Aitken 'has £3million in the bank'

by Mail on Sunday reporter

Jonathan Aitken is set to escape from his bankruptcy and disgrace in a secret deal which will leave him with more than £3 million in the bank.

He has finally persuaded an array of creditors to give up their attempts to force him to pay all the money he owes.

They are expected this week to accept the former Tory Cabinet Minister's proposals to hand over less than half of the money owed following his disastrous libel case and imprisonment for perjury.

Aitken presented the bankruptcy trustees with a proposal last week to end his legal battles which began with a secret trip to the luxurious Ritz hotel in Paris in 1993 and ended up, via jail, in a basement flat in South London.

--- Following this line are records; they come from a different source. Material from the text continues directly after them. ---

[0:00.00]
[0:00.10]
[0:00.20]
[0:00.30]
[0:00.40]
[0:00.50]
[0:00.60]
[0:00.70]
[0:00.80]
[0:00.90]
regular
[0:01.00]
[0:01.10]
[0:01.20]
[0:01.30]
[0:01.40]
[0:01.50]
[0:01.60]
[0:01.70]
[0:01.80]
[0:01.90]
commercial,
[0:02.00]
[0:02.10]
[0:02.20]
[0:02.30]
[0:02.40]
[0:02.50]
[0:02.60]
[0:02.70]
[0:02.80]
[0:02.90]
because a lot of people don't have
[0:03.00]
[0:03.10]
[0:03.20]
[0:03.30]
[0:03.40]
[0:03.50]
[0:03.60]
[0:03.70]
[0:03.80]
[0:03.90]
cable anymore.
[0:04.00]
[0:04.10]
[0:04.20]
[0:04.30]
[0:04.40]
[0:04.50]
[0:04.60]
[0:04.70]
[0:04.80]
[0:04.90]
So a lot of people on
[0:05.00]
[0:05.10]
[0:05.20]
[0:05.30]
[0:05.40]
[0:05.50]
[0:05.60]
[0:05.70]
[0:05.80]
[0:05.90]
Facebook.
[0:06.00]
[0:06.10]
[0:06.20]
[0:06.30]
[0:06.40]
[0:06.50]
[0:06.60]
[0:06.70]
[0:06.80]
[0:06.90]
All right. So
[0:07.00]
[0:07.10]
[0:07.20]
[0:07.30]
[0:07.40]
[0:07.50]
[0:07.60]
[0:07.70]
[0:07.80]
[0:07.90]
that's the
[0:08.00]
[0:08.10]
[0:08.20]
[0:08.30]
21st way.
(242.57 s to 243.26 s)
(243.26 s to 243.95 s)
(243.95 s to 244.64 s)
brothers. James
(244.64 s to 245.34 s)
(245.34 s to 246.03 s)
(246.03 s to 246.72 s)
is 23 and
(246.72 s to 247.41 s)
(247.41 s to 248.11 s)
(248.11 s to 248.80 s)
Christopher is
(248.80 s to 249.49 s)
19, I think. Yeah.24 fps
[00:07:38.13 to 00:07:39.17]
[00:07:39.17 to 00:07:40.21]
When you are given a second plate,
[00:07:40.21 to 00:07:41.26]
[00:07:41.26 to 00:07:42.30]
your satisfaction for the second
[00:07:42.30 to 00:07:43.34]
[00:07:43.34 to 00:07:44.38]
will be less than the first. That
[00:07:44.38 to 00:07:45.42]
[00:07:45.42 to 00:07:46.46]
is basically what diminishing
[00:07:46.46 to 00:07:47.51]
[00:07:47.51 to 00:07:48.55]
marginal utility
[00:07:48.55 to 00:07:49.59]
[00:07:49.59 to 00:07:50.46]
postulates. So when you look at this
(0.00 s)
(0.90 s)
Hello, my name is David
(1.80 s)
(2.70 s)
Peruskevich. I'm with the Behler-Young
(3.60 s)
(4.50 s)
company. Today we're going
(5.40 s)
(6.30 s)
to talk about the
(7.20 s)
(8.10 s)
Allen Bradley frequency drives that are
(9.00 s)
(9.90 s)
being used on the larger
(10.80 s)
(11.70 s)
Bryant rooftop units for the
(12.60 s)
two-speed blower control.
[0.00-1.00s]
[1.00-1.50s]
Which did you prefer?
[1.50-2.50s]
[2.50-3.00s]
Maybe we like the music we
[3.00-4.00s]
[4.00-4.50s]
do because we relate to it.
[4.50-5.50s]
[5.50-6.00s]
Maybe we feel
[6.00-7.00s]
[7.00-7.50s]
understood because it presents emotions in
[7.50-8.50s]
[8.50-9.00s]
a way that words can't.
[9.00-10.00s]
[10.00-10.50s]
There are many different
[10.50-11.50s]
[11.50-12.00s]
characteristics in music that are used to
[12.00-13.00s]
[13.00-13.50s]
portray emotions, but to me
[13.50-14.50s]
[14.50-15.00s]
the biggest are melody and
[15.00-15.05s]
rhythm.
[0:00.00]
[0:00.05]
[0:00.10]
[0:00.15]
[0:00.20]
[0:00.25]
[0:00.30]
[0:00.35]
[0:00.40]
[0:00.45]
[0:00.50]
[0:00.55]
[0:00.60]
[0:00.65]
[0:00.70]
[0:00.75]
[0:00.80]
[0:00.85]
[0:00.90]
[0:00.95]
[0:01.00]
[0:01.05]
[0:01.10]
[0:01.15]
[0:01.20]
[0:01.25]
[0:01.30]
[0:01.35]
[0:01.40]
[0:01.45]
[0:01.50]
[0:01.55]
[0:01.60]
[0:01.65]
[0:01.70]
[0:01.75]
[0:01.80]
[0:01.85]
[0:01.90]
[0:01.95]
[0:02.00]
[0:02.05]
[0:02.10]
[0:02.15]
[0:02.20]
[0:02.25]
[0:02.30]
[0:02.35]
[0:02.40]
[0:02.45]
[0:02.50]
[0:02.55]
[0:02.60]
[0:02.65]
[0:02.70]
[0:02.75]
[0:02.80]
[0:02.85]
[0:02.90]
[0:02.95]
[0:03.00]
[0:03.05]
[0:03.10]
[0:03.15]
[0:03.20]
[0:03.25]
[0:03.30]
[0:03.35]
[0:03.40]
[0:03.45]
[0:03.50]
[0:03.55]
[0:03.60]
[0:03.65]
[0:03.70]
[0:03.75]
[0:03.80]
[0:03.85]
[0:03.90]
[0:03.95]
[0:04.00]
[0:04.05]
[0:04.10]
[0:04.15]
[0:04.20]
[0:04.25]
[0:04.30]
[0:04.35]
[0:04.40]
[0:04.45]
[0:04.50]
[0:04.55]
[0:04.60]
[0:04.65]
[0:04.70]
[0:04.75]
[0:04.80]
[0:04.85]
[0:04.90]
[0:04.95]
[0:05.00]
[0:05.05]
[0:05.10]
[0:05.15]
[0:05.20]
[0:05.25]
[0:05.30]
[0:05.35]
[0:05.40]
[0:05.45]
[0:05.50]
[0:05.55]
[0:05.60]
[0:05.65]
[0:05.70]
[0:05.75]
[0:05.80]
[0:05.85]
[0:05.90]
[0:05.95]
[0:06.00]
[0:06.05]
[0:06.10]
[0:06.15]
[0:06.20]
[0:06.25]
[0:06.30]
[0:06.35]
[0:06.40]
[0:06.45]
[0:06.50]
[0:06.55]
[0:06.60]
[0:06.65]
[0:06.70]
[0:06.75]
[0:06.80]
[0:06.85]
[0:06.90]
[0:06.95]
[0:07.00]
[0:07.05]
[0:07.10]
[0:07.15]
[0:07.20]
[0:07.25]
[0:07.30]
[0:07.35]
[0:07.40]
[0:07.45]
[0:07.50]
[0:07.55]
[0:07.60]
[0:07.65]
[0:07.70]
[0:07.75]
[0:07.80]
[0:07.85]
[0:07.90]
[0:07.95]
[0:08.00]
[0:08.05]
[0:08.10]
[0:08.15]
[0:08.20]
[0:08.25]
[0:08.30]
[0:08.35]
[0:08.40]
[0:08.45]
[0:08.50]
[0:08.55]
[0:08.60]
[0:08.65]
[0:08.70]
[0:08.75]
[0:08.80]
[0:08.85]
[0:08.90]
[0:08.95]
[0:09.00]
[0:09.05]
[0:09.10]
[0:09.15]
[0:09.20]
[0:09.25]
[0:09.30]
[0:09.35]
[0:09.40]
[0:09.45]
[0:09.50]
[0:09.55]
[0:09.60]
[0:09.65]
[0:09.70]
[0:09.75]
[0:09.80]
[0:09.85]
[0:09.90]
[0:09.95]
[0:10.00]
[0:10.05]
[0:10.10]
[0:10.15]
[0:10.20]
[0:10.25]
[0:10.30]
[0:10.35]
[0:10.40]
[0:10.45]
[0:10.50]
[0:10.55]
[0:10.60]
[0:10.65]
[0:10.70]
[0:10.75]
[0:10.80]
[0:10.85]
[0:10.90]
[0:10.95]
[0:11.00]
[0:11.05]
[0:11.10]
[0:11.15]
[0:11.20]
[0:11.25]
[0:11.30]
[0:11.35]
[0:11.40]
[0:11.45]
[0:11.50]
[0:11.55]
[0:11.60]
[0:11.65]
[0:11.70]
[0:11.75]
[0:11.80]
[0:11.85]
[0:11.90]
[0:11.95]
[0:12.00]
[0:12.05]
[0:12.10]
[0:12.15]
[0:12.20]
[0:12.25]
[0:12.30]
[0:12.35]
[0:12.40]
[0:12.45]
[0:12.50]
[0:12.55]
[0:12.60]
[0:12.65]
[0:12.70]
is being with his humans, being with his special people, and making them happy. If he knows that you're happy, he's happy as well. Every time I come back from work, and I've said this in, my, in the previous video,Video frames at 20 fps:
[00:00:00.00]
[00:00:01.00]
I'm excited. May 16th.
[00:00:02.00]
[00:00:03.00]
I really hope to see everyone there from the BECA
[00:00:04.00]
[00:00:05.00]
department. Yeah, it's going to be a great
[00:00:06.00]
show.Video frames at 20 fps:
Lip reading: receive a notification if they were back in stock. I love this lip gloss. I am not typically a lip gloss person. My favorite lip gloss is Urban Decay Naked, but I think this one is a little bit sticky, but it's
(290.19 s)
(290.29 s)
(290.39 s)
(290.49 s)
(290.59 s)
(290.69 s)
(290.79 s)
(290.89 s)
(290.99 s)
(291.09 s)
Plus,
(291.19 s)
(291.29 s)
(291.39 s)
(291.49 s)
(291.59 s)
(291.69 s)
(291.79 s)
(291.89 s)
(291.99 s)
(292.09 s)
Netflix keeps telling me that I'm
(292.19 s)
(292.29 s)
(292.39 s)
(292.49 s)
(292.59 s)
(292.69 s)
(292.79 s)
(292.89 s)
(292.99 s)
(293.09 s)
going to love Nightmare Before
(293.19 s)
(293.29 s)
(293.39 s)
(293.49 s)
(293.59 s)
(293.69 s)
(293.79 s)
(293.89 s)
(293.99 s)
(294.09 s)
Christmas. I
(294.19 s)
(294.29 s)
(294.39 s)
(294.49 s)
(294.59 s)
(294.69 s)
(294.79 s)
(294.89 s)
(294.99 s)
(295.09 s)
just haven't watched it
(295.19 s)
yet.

His proposals, he claims, will 'allow me to make a complete break' with the past. There was a creditors' meeting this weekend and one said yesterday: 'We're agreeing to his latest deal very reluctantly. But it's also time for us to move on.'

Under the deal, Aitken and his four children, son William and daughters Victoria, Alexandra and Petrina, will get to keep £600,000 from the proceeds of the sale of his Westminster townhouse in Lord North Street. He will also keep his two pensions, worth more than £500,000. These are his Parliamentary pension, worth £262,000, from when he was an MP, and a £300,000 pension from Aitken Hume, the merchant bank he helped found.

He will also keep the £2.8 million he received from Prince Mohammed bin Fahd of Saudi Arabia that he has held in a Liechtenstein bank account throughout his bankruptcy. His creditors will stop trying to get access to this.

Aitken's documents reveal that, during his bankruptcy, he has been lent a luxurious car by motor-racing boss, Frank Williams. They also show that the book he wrote about his experiences, Pride And Perjury, was a commercial flop and there are no plans to reprint or bring it out as a paperback.

His creditors, who include the Guardian newspaper, Granada Television and the Inland Revenue, will get less than half the £3 million owed to them. The taxman has been pursuing Aitken over unpaid tax from the £500,000 sale of his second home in Kent. Aitken had long argued that the house was owned by a Panamanian company set up by the Serbian grandmother of his ex-wife Lolicia. He appears to have abandoned this claim.

The creditors were keen to keep up the fight, but the bankruptcy trustees have told them that the cost of the legal struggle was mounting remorselessly. 'He is laughing all the way to the bank, he need never work again,' said one furious creditor yesterday. 'It is a dis-grace, but Aitken has kept putting up obstacles and fighting legal battles every inch and every penny of the way. It is costing us too much to try to recover what he owes.'

More than £500,000 has been spent in legal fees since Aitken declared himself bankrupt in May 1999. The bankruptcy trustees have had difficulty getting details from him over his own legal fees.

The Aitken proposals will go before the High Court before the end of the month after formal agreement by the creditors. If he is discharged from bankruptcy, he will once again be able to possess a cheque book and become a company director.

Aitken has been writing articles about Saudi Arabia, renewing his Middle East contacts and been discussing business schemes with another high-profile former bankrupt, Kevin Maxwell.